* Exercise prompt *
Print out all of the records exactly; no picture belongs in the result.

* Saved data entries *

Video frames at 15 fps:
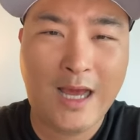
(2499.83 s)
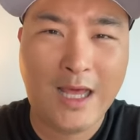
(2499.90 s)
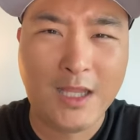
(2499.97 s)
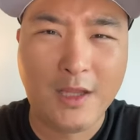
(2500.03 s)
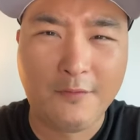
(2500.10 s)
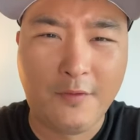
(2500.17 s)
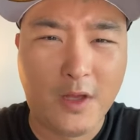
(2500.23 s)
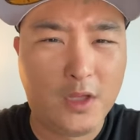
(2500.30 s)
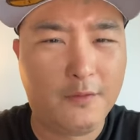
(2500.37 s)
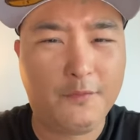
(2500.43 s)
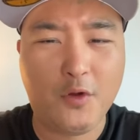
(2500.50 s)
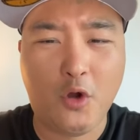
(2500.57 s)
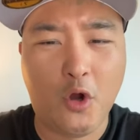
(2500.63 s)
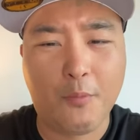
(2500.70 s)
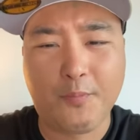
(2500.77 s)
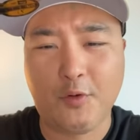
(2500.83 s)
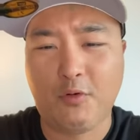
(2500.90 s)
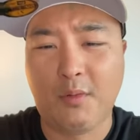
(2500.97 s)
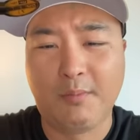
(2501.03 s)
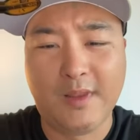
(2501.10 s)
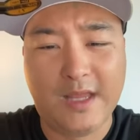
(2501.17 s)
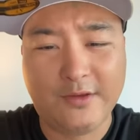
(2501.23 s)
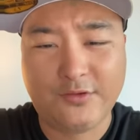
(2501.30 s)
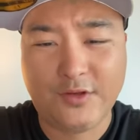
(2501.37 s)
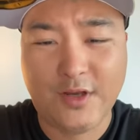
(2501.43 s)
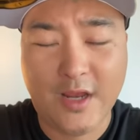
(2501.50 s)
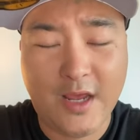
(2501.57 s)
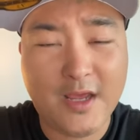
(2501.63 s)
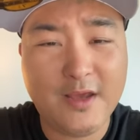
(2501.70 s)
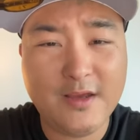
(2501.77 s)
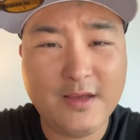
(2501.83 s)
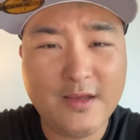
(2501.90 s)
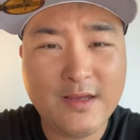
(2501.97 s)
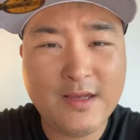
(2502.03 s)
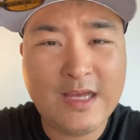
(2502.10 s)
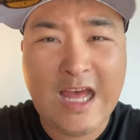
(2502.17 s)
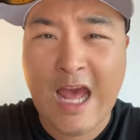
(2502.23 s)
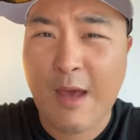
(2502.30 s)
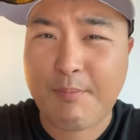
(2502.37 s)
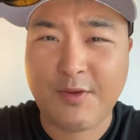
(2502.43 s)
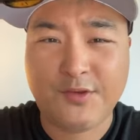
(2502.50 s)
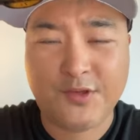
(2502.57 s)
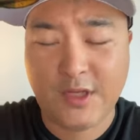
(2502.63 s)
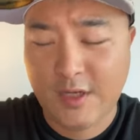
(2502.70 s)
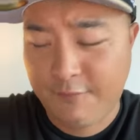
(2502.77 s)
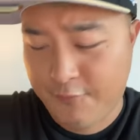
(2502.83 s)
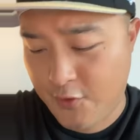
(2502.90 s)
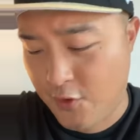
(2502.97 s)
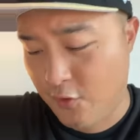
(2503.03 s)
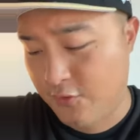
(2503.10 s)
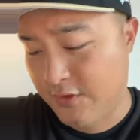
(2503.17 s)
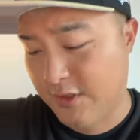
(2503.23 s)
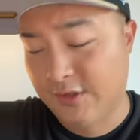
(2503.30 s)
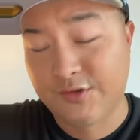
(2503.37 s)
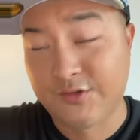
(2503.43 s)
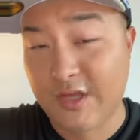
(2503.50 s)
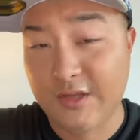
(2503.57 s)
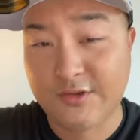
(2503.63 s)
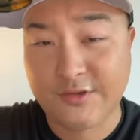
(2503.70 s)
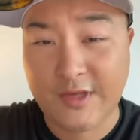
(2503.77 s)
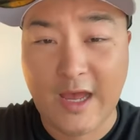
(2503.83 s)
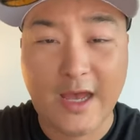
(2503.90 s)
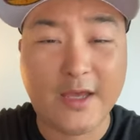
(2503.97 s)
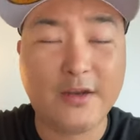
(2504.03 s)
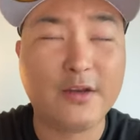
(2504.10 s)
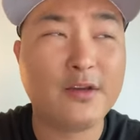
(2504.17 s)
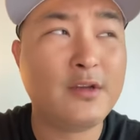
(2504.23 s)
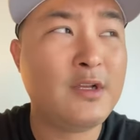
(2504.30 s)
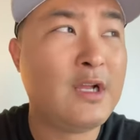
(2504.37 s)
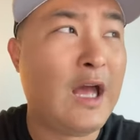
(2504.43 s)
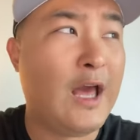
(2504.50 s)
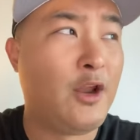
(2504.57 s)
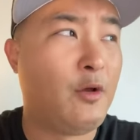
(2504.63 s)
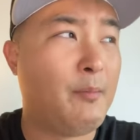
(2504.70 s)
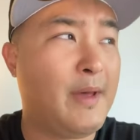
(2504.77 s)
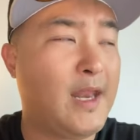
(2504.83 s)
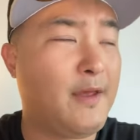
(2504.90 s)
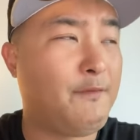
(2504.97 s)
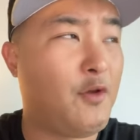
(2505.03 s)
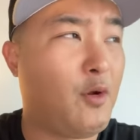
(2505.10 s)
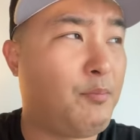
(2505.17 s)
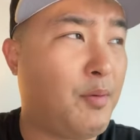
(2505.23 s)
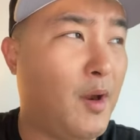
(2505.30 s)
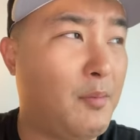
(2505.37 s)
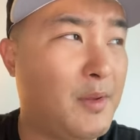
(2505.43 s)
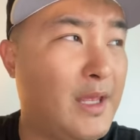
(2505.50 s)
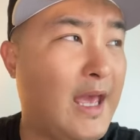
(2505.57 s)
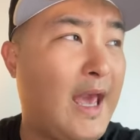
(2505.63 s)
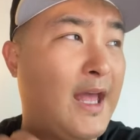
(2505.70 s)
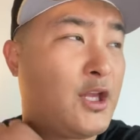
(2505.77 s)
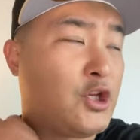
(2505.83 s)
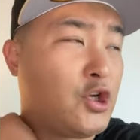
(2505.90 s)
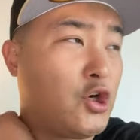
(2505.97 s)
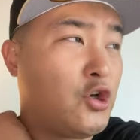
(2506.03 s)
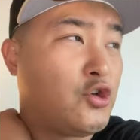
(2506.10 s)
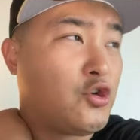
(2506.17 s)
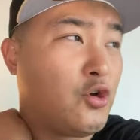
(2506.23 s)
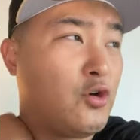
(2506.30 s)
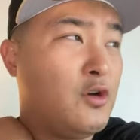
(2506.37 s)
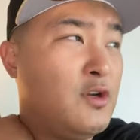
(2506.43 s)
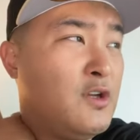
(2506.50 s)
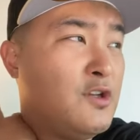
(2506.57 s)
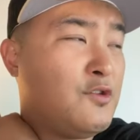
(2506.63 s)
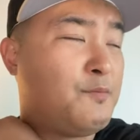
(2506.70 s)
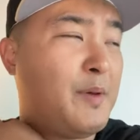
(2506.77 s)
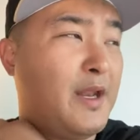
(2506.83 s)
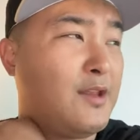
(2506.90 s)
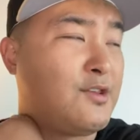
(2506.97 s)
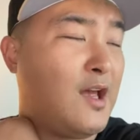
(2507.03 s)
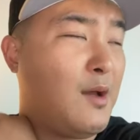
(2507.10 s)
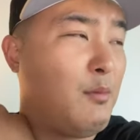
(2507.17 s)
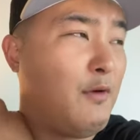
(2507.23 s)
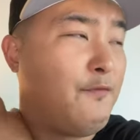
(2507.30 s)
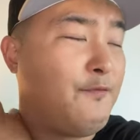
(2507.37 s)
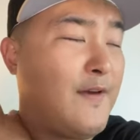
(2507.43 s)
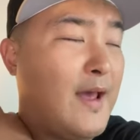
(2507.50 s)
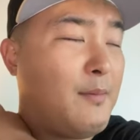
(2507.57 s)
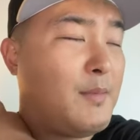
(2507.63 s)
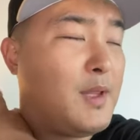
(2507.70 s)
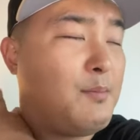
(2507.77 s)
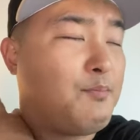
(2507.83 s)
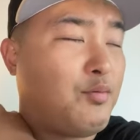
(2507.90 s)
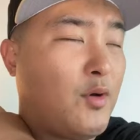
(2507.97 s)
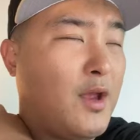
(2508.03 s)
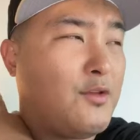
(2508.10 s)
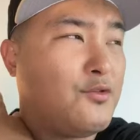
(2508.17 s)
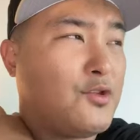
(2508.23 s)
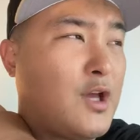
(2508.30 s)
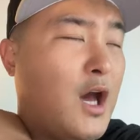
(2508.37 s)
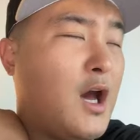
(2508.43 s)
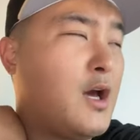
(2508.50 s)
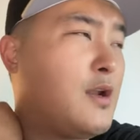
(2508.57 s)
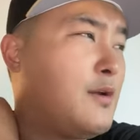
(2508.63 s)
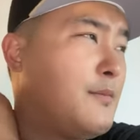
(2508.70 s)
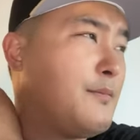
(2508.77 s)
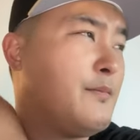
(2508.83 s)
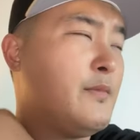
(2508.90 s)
I love all of you. I hope you were blessed today. Happy Sunday for those in the stateside. I know many of you are probably at church or spending time with family. Praise God.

* Answer space *
Video frames at 15 fps:
(2499.83 s)
(2499.90 s)
(2499.97 s)
(2500.03 s)
(2500.10 s)
(2500.17 s)
(2500.23 s)
(2500.30 s)
(2500.37 s)
(2500.43 s)
(2500.50 s)
(2500.57 s)
(2500.63 s)
(2500.70 s)
(2500.77 s)
(2500.83 s)
(2500.90 s)
(2500.97 s)
(2501.03 s)
(2501.10 s)
(2501.17 s)
(2501.23 s)
(2501.30 s)
(2501.37 s)
(2501.43 s)
(2501.50 s)
(2501.57 s)
(2501.63 s)
(2501.70 s)
(2501.77 s)
(2501.83 s)
(2501.90 s)
(2501.97 s)
(2502.03 s)
(2502.10 s)
(2502.17 s)
(2502.23 s)
(2502.30 s)
(2502.37 s)
(2502.43 s)
(2502.50 s)
(2502.57 s)
(2502.63 s)
(2502.70 s)
(2502.77 s)
(2502.83 s)
(2502.90 s)
(2502.97 s)
(2503.03 s)
(2503.10 s)
(2503.17 s)
(2503.23 s)
(2503.30 s)
(2503.37 s)
(2503.43 s)
(2503.50 s)
(2503.57 s)
(2503.63 s)
(2503.70 s)
(2503.77 s)
(2503.83 s)
(2503.90 s)
(2503.97 s)
(2504.03 s)
(2504.10 s)
(2504.17 s)
(2504.23 s)
(2504.30 s)
(2504.37 s)
(2504.43 s)
(2504.50 s)
(2504.57 s)
(2504.63 s)
(2504.70 s)
(2504.77 s)
(2504.83 s)
(2504.90 s)
(2504.97 s)
(2505.03 s)
(2505.10 s)
(2505.17 s)
(2505.23 s)
(2505.30 s)
(2505.37 s)
(2505.43 s)
(2505.50 s)
(2505.57 s)
(2505.63 s)
(2505.70 s)
(2505.77 s)
(2505.83 s)
(2505.90 s)
(2505.97 s)
(2506.03 s)
(2506.10 s)
(2506.17 s)
(2506.23 s)
(2506.30 s)
(2506.37 s)
(2506.43 s)
(2506.50 s)
(2506.57 s)
(2506.63 s)
(2506.70 s)
(2506.77 s)
(2506.83 s)
(2506.90 s)
(2506.97 s)
(2507.03 s)
(2507.10 s)
(2507.17 s)
(2507.23 s)
(2507.30 s)
(2507.37 s)
(2507.43 s)
(2507.50 s)
(2507.57 s)
(2507.63 s)
(2507.70 s)
(2507.77 s)
(2507.83 s)
(2507.90 s)
(2507.97 s)
(2508.03 s)
(2508.10 s)
(2508.17 s)
(2508.23 s)
(2508.30 s)
(2508.37 s)
(2508.43 s)
(2508.50 s)
(2508.57 s)
(2508.63 s)
(2508.70 s)
(2508.77 s)
(2508.83 s)
(2508.90 s)
I love all of you. I hope you were blessed today. Happy Sunday for those in the stateside. I know many of you are probably at church or spending time with family. Praise God.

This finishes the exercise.